Un matin, nous accostâmes au débarcadère de Kazan. C'était un ponton carré, couvert d'un vaste baraquement. L'activité était là, plus dense, et dans la foule des marchands, on sentait la fièvre d une ville. Des fillettes offraient dans des corbeilles des gâteaux ou des pommes; des femmes tenaient un seau de kvass, tendaient un verre; d'autres étaient assises tout au long du pont par où les voyageurs gagnaient la rive; elles avaient devant elles des tas de pastèques ou des ogourtsis (concombres).

Plus haut, sur la route bordée de petits auvents, des marchands, debout, proposaient du pain, de la viande, des poissons séchés. Parmi la foule des moujiks qui couraient aux provisions, des débardeurs, en longue file, transportaient des sacs de blé, des marchands tatars, allant de l'un à l'autre, étalaient sur leurs bras tout un choix bariolé de ces mouchoirs de cou, si légers et si transparents, qu'on fabrique à Kazan. Des bambins se haussaient pour nous offrir du lait, dans des bouteilles de toutes formes. Point d'annonces bruyantes, point de cris discordants, mais de la foule environnante qui vous pressait, qui semblait vous barrer le chemin, un murmure de sollicitation montait, irrésistible.

Nous avons loué des drojkis pour pousser jusqu'à la ville, qui s'étend à 7 verstes de là. Nous avons suivi d'abord une large rue, bordée de maisons de bois à grandes boutiques, et qui prolonge, pour ainsi dire, le débarcadère; il n'y a guère en cet endroit que des boutiques de comestibles et des bureaux.

Le port est relié à Kazan par une chaussée en remblai qui coupe la plaine. Un mince filet d'eau y coulait encore à cette époque de l'année; au moment des inondations, la Volga la couvre toute. On apercevait, d'un côté, un remblai nouveau, celui du chemin de fer, qui se déployait en une longue courbe; de l'autre, parmi l'herbe maigre et desséchée, sur les bords de grandes flaques d'eau, des piles de bois étaient dressées; on travaillait dans des chantiers.

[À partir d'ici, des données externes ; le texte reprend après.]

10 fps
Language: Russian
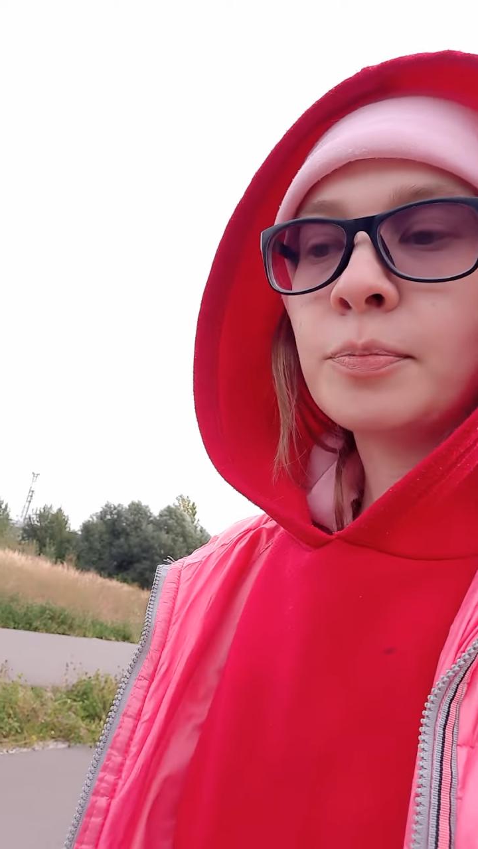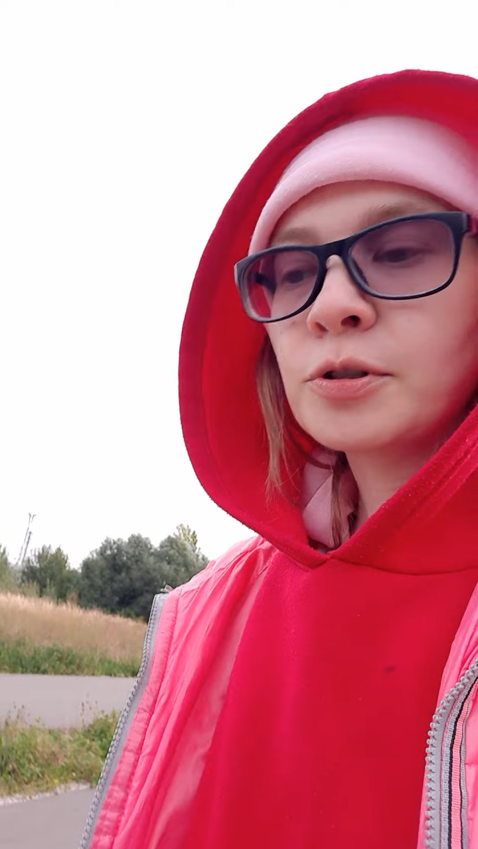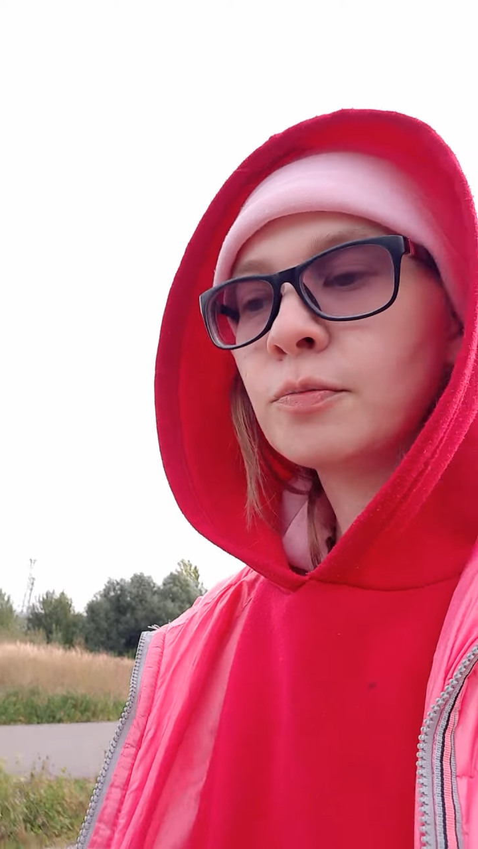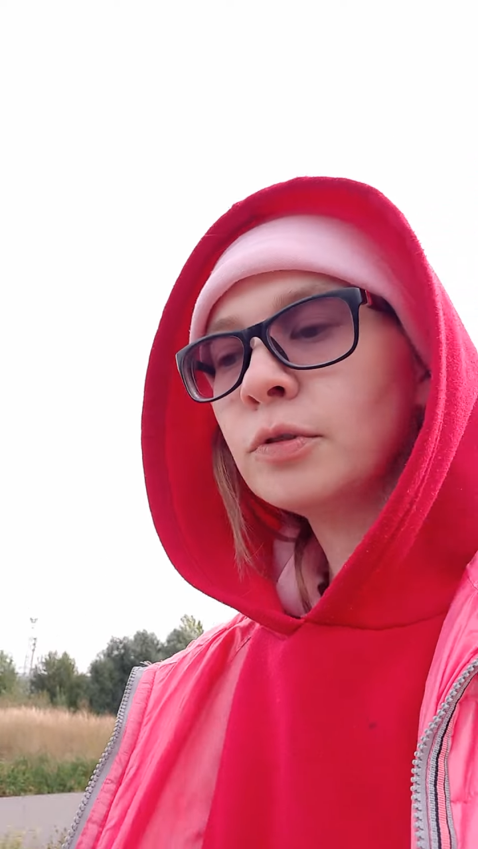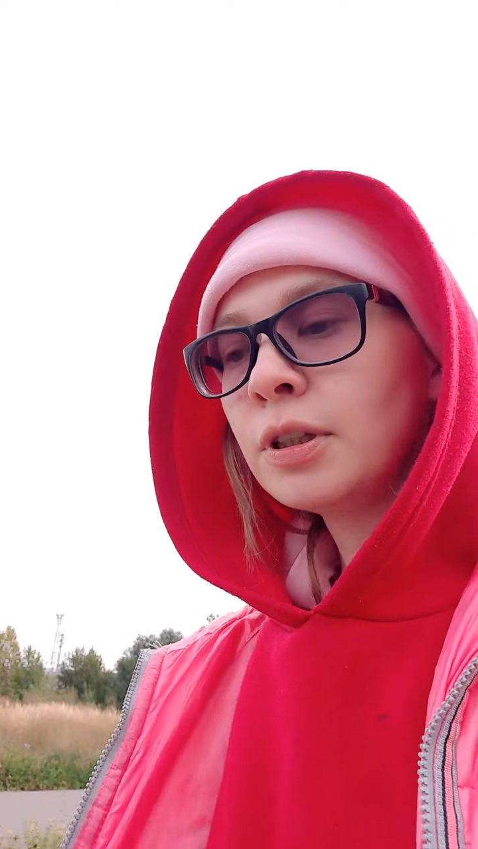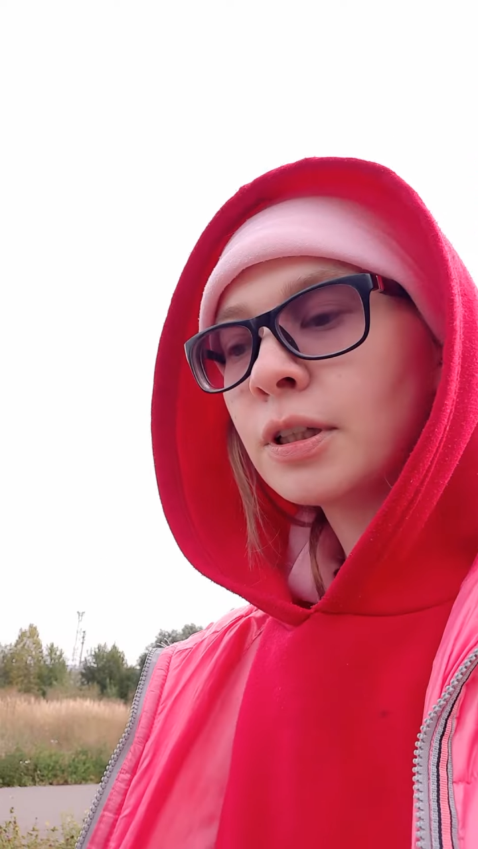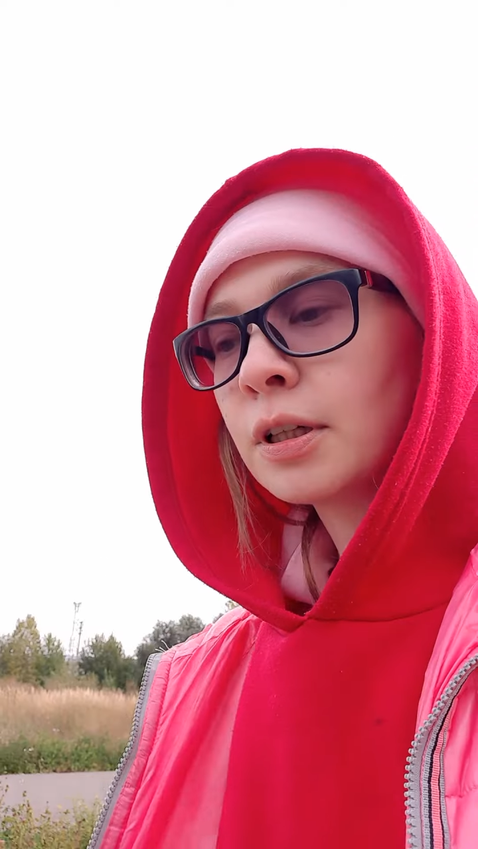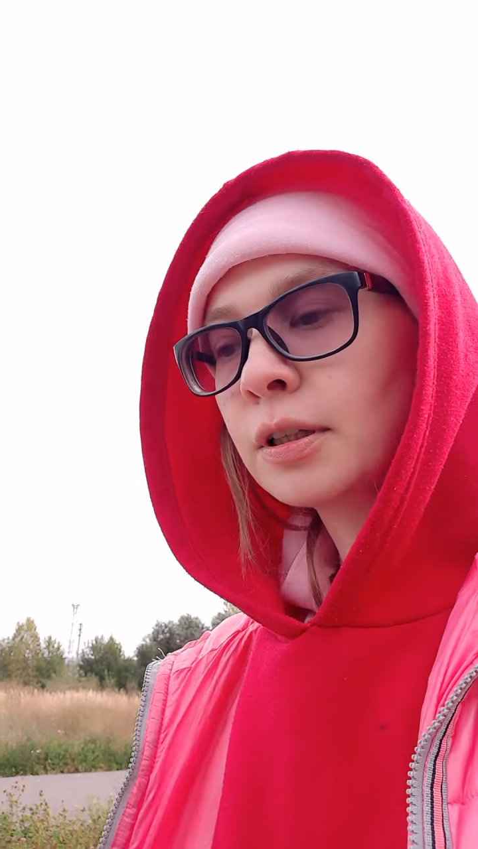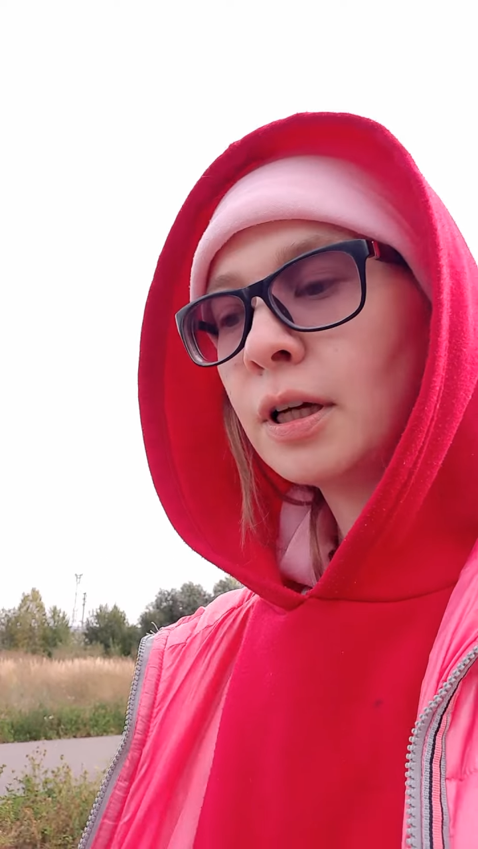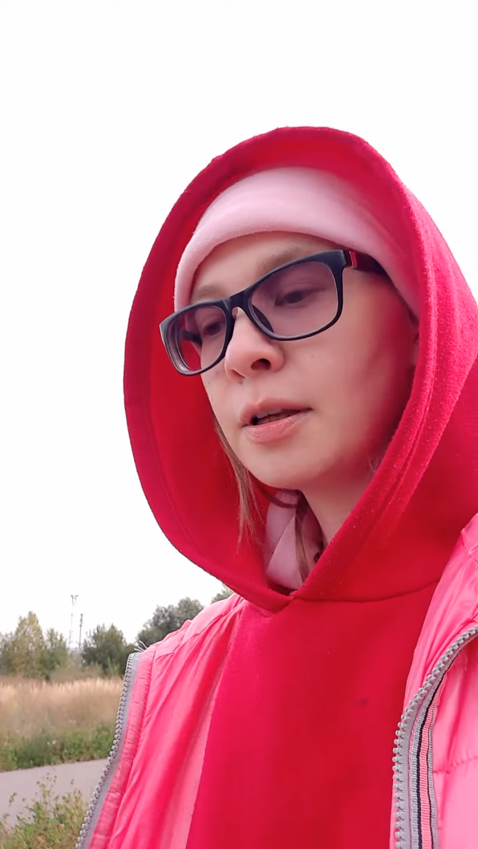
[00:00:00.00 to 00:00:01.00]
почему ты
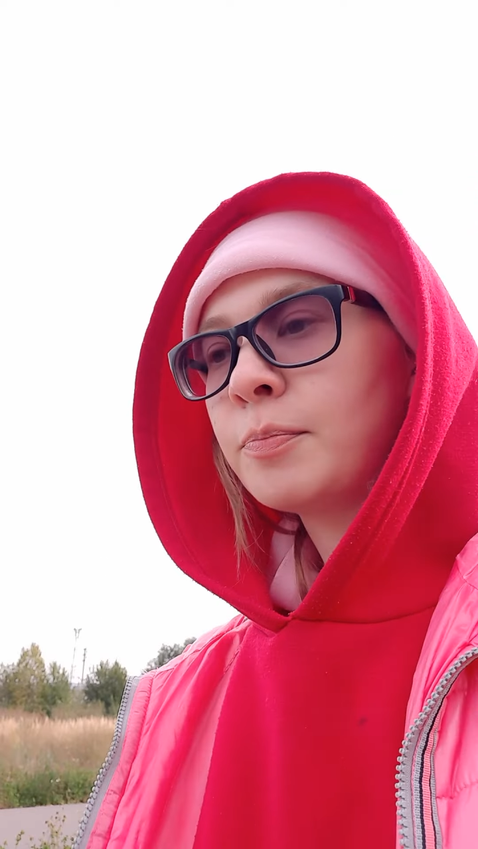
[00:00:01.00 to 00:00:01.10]
никогда не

À l'extrémité de la route, les tours blanches du Kreml et leurs clochetons dorés faisaient une barrière.

Notre visite fut rapide. Par les rues droites et régulières, nos drojkis ont parcouru la ville haute et le Kreml; c'est là qu'habitent les fonctionnaires et les Russes. Mais dans la plaine basse, de l'autre côté, habitent les Tatars. Vers les portes, dans les faubourgs qui ceignent toutes les villes de vie populaire et de travail, nous en avons vu quelques-uns, quelques types de cette population singulièrement forte, intacte, non russifiée. Ces musulmans sont comme les juifs en Occident; ces femmes voilées, à la marche lente, dans l'enveloppement de leur grand châle, ces hommes d'allure vigoureuse, de force ramassée, accomplissent avec application l'œuvre de chaque jour. Les marchands de chiffons et de vieux habits sont nombreux à Kazan, les petits métiers fleurissent. Parfois les hommes partent, vont dans les grandes villes, domestiques ou garçons de restaurant, probes et économes toujours; mais ils restent musulmans.

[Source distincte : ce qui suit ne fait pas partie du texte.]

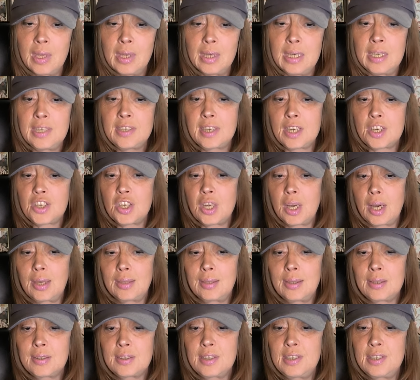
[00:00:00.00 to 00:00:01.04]
Il s'agira
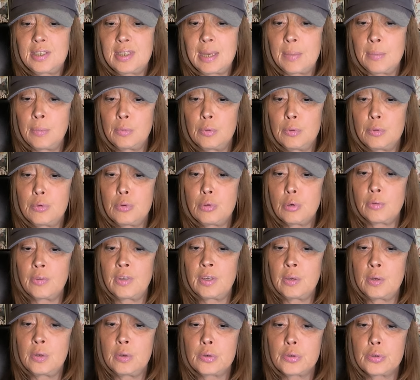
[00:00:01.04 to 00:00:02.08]
d'un système de
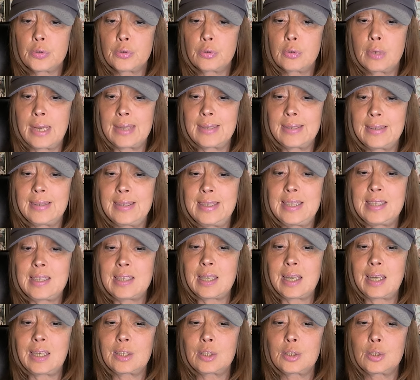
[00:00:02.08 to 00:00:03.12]
surveillance de la
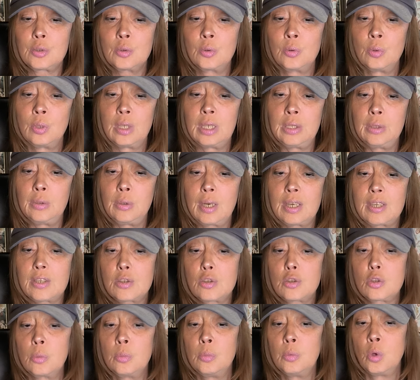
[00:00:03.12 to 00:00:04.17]
distraction et de la
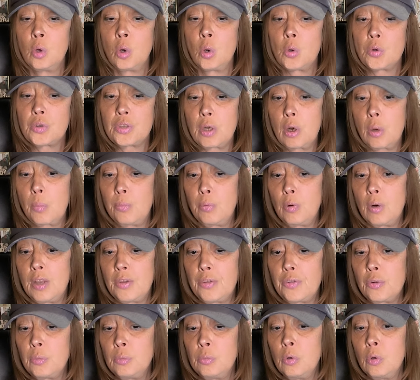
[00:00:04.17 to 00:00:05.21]
somnolence. Alors pour la
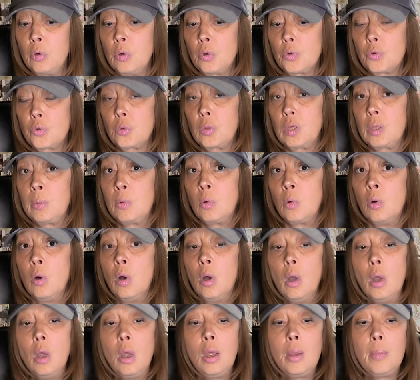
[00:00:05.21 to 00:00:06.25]
somnolence, oui bon,
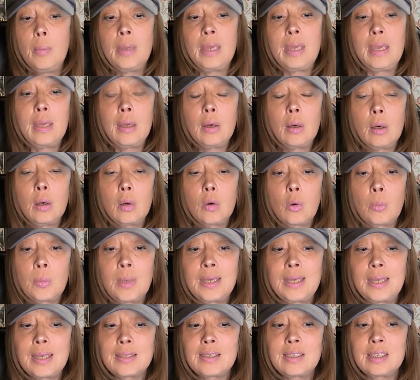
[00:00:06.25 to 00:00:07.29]
mais euh,
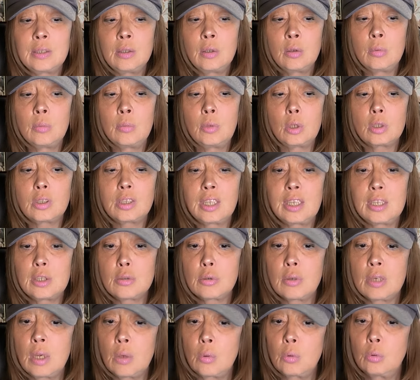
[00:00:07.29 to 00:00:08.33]
combien d'accidents mortels
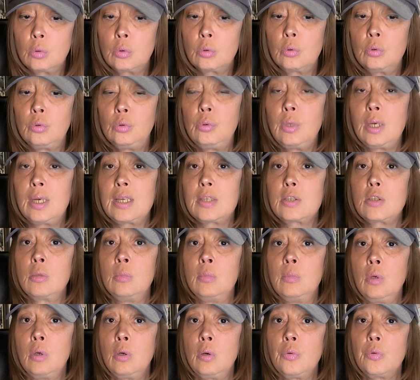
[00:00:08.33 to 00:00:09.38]
sur les routes dus à la
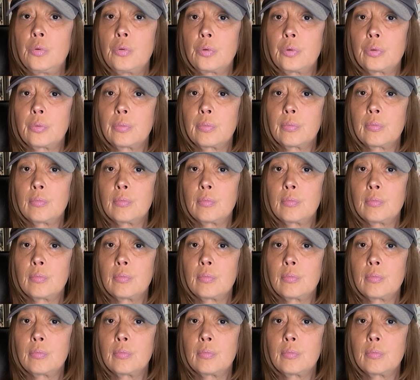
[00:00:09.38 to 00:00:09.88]
somnolence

Par ces qualités du Tatar, l'industrie devait grandir et transformer Kazan; des usines se sont établies et prospèrent. Vers midi, des ouvriers sortaient, des hommes et des apprentis, couverts de vêtements sombres, bleus ou noirs. Ils ne se répandaient pas par la rue, mais se suivaient en petits groupes, au long des trottoirs. Nulle hâte, nul cri: ils ne sentaient pas, comme nos ouvriers nerveux et délicats, le besoin des mouvements libres, déréglés. Simplement, ils avaient ajusté leur effort à cette tâche nouvelle, et ils la faisaient, comme les travaux anciens, avec la même application tenace.

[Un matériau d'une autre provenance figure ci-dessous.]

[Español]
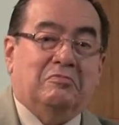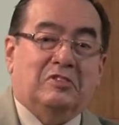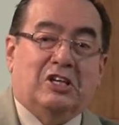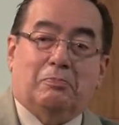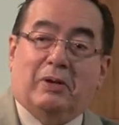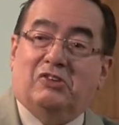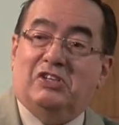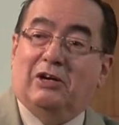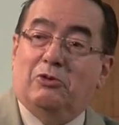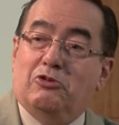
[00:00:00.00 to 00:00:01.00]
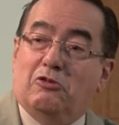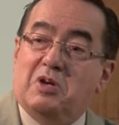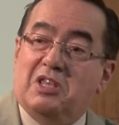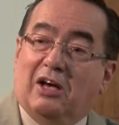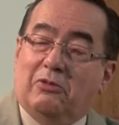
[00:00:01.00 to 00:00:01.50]
despreciado y
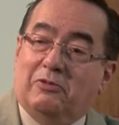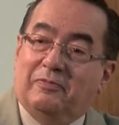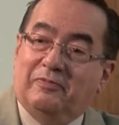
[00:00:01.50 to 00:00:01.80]
olvidado.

LE KREML DE KAZAN. C'EST LÀ QUE SONT LES ÉGLISES ET LES ADMINISTRATIONS (page [214]).—D'APRÈS UNE PHOTOGRAPHIE DE M. THIÉBEAUX.

Dans la plaine sablonneuse, vers le port, le commerce fourmillait. Des chevaux passaient, chargés de paquets; des charrettes se suivaient en longues files; des drojkis filaient, enveloppés de poussière, défiant les poursuites. C'était, sous le soleil aveuglant, une hâte fiévreuse. Plus proche de l'Asie et restée comme nomade, malgré la fermeté de son Kreml, dont les hautes tours la rassemblent, Kazan demeure encore aujourd'hui, sur les bords de la Volga, la ville orientale où l'Asie, qui la créa, concentre toujours ses produits.